Three Nobodies With Zero Credentials
Josh Reeves and his two co-founders had never built anything in payroll. Not one thing. They had zero credibility.
So the first question was simple: can we actually build something that works? Not pretty. Not polished. Just working.
What's the first thing we need to prove? That we could actually build something that works.
The World's Most Unscalable MVP
Their first milestone had nothing to do with a front end. It was all backend. Tax filing. Tax payments. Money movement.
The first five to ten customers were friends. No website existed. Reeves' co-founder showed up at their houses with a laptop. Customers called his cell phone. He was available 24/7.
High NPS? Obviously. Scalable? Not even close. But that was the point.
Credibility Is Earned in the Basement
After processing payroll for a handful of companies, they had something investors couldn't argue with. Real money. Real accuracy. Real tax calculations.
Hundreds of thousands of dollars flowing through their system. Annualized millions. All correct. That was milestone one.
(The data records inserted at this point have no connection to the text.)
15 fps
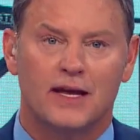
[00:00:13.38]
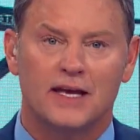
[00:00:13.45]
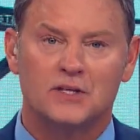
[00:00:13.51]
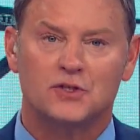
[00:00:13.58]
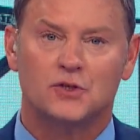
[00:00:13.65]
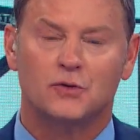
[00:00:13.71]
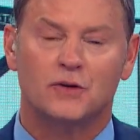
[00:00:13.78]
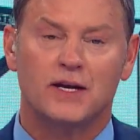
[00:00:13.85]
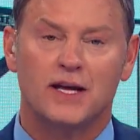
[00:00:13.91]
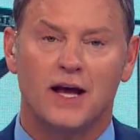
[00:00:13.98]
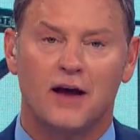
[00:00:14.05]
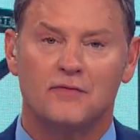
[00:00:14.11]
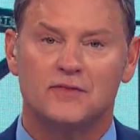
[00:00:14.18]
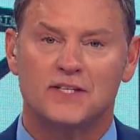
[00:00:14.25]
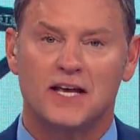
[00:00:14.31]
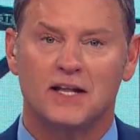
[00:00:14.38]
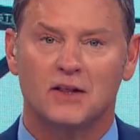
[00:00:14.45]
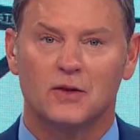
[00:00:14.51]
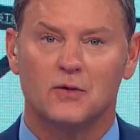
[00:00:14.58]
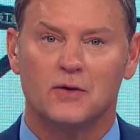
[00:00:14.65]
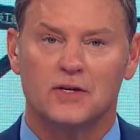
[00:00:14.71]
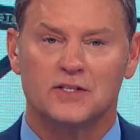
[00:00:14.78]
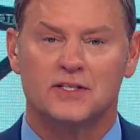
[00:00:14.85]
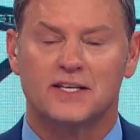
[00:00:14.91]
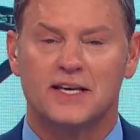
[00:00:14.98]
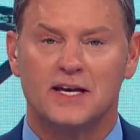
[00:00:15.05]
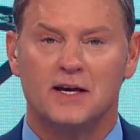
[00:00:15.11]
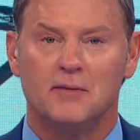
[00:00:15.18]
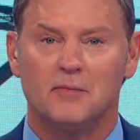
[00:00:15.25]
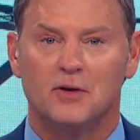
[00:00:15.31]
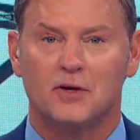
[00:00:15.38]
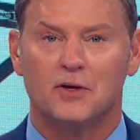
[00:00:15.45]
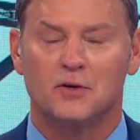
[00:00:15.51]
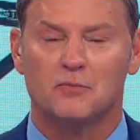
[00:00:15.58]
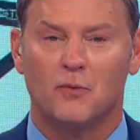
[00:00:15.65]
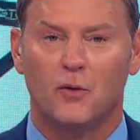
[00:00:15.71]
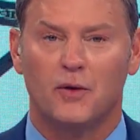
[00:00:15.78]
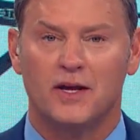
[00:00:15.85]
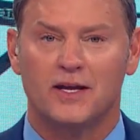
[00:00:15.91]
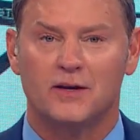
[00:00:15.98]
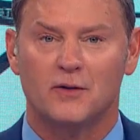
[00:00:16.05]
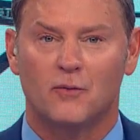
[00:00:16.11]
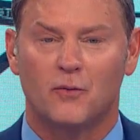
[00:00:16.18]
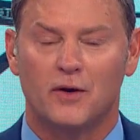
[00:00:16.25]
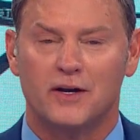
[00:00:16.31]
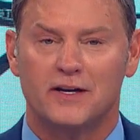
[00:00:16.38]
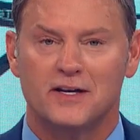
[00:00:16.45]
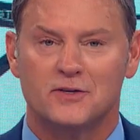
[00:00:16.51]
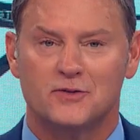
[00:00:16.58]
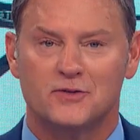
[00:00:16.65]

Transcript: history of St. Louis. Kim, good morning. What an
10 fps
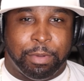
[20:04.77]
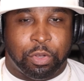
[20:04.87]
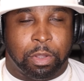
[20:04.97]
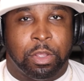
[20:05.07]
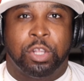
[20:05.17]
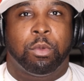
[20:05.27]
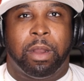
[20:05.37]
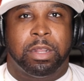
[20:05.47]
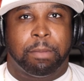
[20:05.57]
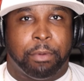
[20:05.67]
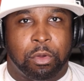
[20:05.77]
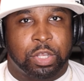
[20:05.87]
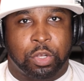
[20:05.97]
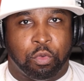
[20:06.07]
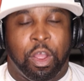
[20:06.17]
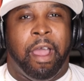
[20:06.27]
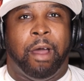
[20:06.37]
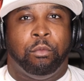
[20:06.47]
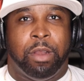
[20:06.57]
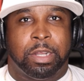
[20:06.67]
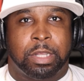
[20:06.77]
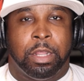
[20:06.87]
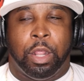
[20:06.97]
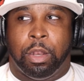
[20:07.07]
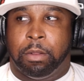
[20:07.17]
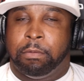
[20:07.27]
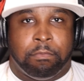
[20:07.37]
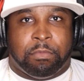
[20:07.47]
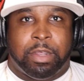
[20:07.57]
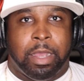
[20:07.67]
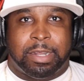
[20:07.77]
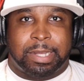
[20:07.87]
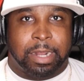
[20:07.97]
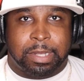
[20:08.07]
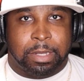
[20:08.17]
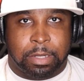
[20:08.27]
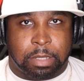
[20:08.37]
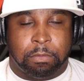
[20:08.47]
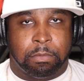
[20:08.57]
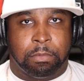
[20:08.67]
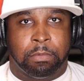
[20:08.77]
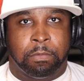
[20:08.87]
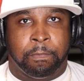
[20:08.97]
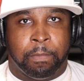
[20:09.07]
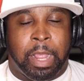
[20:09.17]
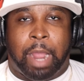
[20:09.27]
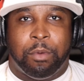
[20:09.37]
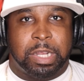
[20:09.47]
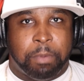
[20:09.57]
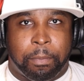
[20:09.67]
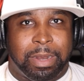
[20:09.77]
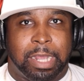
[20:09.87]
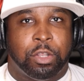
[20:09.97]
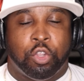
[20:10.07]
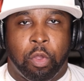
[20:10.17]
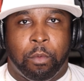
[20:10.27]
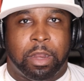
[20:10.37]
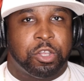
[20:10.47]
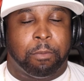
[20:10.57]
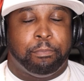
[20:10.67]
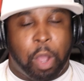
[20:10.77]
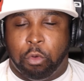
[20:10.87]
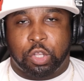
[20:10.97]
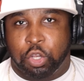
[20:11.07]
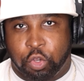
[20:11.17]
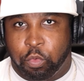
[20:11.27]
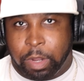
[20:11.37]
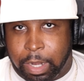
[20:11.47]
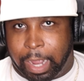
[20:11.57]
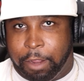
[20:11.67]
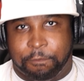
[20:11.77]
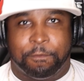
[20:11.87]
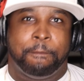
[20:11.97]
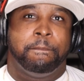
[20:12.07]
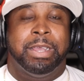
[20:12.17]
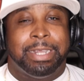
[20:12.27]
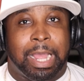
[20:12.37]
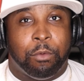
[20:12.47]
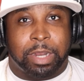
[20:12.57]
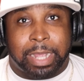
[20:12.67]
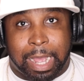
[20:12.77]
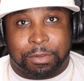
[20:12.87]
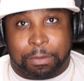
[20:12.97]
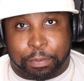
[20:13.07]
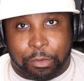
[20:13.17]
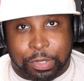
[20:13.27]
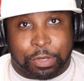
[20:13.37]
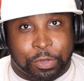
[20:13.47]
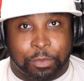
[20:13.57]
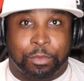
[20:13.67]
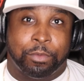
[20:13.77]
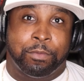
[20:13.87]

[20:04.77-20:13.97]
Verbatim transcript: to be doing. So what are they supposed to do? Arrest good citizens? Arrest people that are doing what they're supposed to do in life? Is that what the cop's supposed to do?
Nobody cares about your pitch deck. They care about whether your system actually works.
The Web App That Did Almost Nothing
Milestone two: launch a web experience. December 2012. California only. New companies only. W2 employees only. No employee login.
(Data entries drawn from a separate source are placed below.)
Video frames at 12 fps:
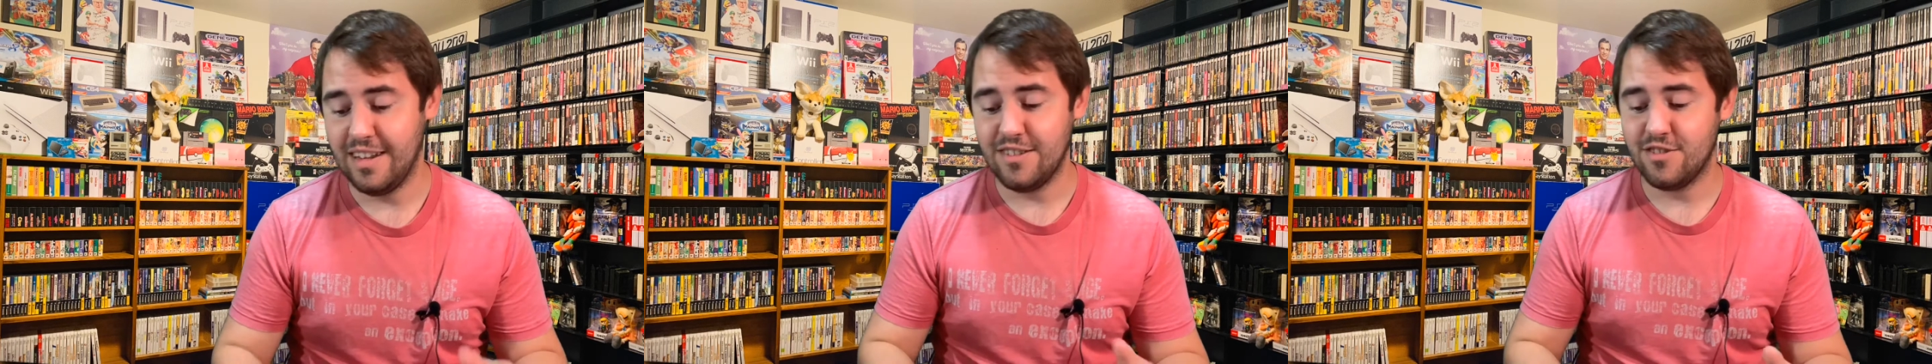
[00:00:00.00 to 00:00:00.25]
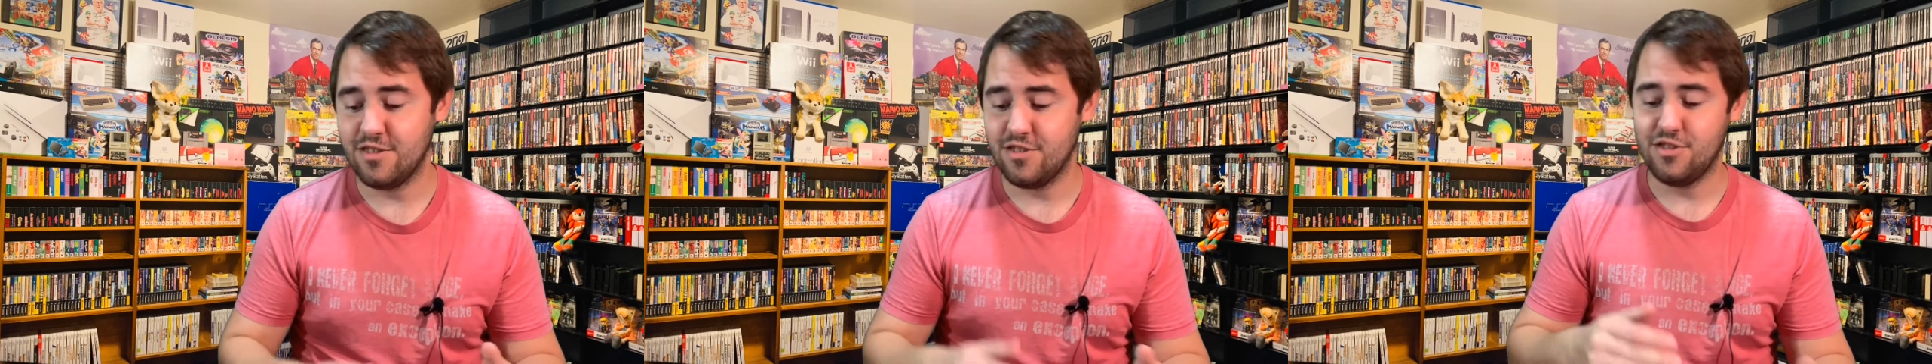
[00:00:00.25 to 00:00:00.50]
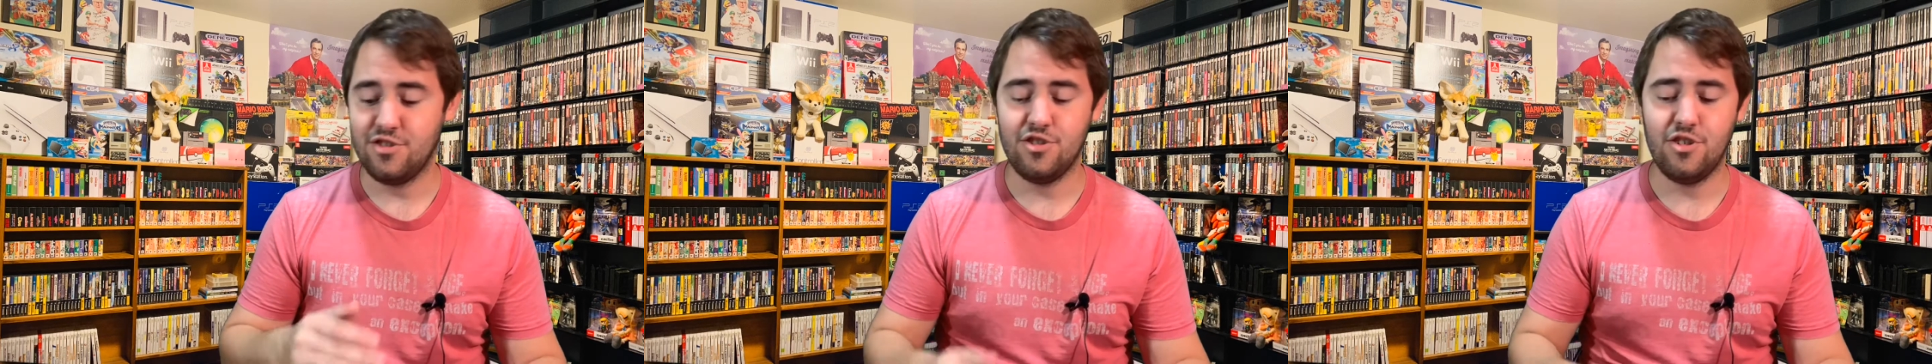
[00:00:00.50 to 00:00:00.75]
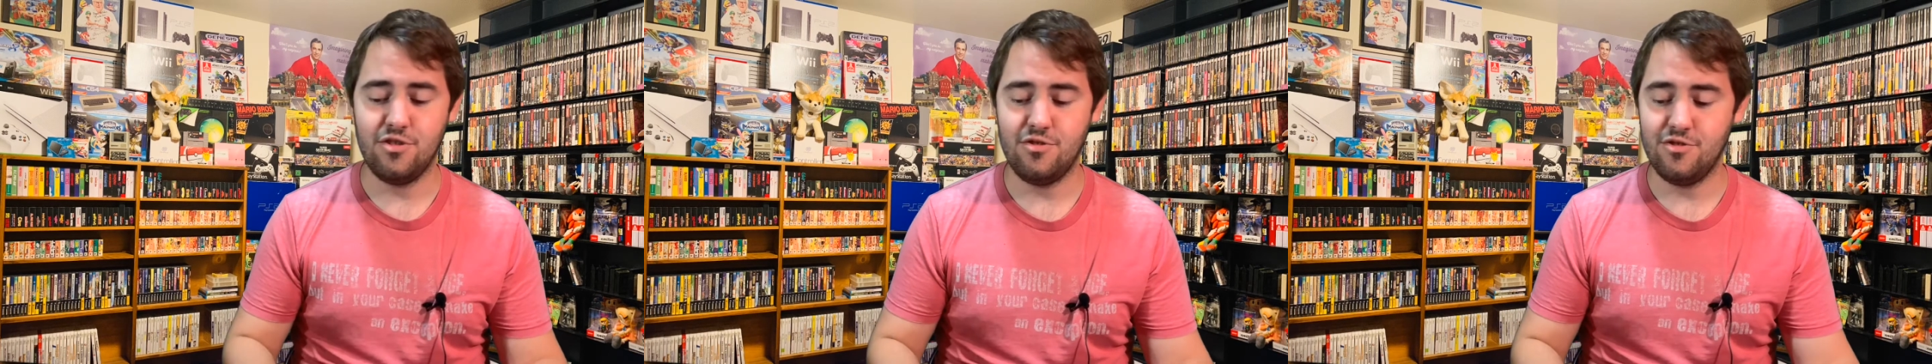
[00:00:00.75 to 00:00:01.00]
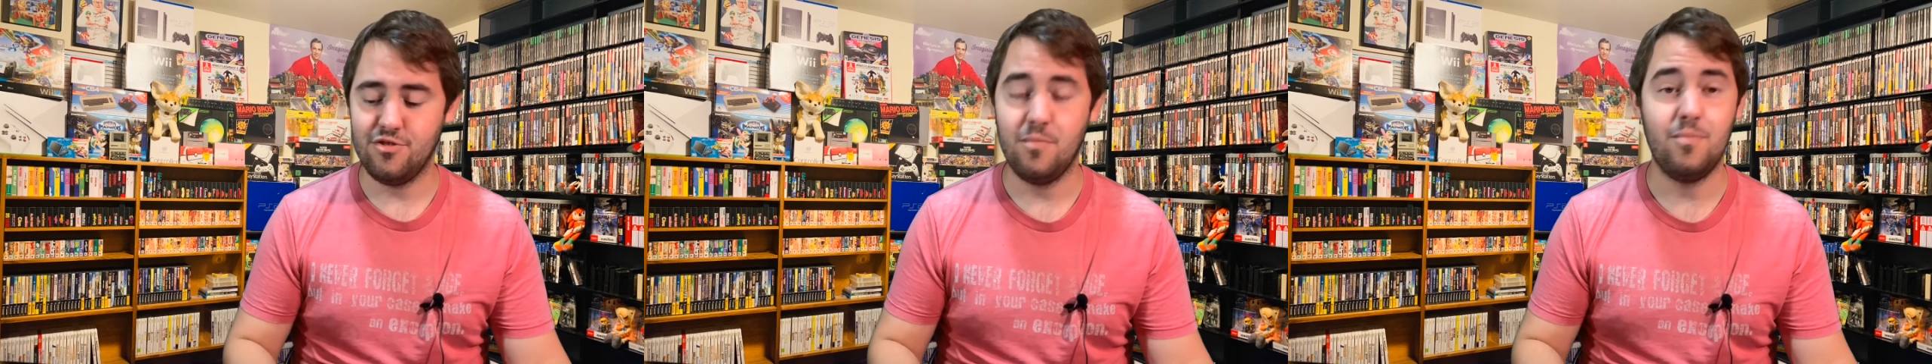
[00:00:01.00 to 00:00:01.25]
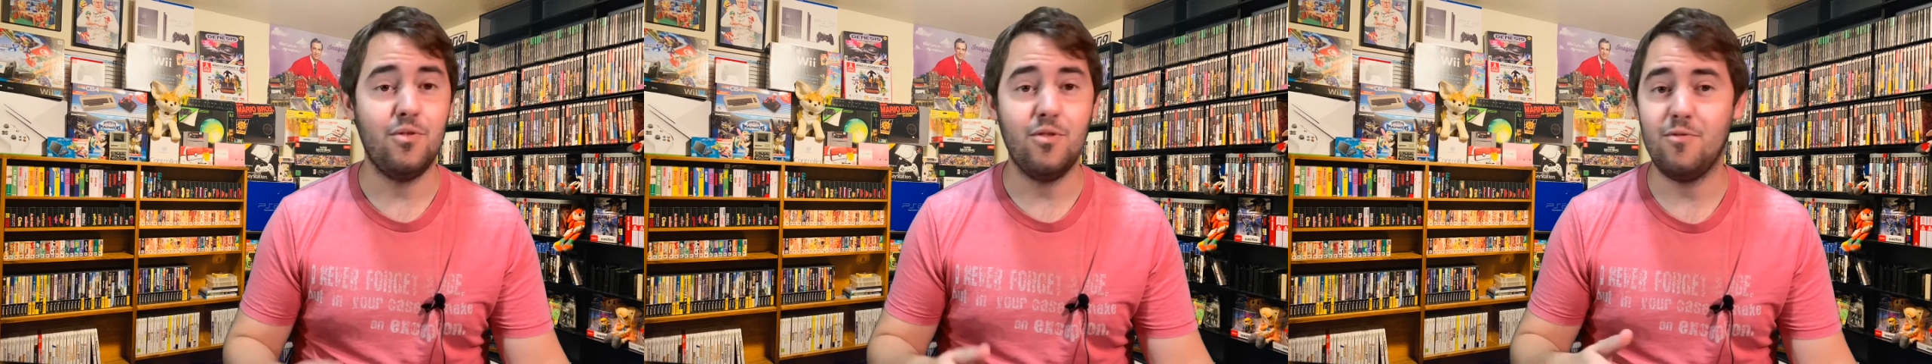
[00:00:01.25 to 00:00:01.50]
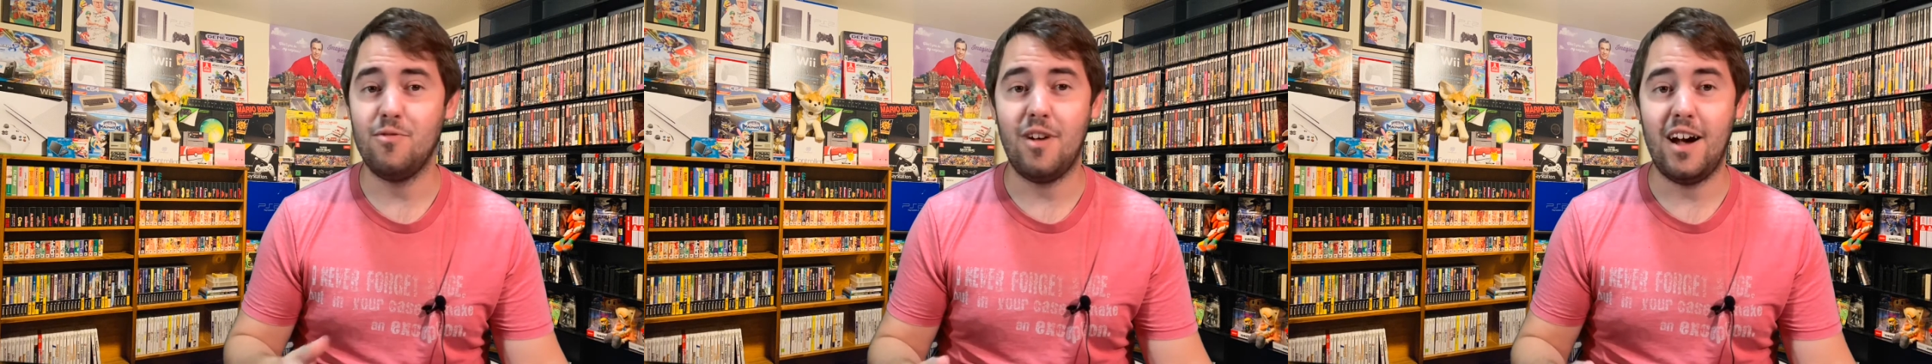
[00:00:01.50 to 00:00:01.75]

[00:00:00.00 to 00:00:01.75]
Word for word: deserts, jungles, beautiful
You could sign up, add employees, and pay them. That was it. Nothing else. They scoped it down to the absolute minimum needed to test one hypothesis.
Their web app launched in one state, for one type of company, with one core feature. And it worked.
Break Decades of Ambition Into Weeks of Proof
Gusto had a decade-long roadmap. Multiple products. Massive vision. But they broke it into tiny, testable pieces.
Each milestone proved one thing. Can we process payroll? Can people self-serve? Can we acquire customers without a sales team? One question at a time.
Big visions are built on small proofs. The trick is knowing which proof to chase first.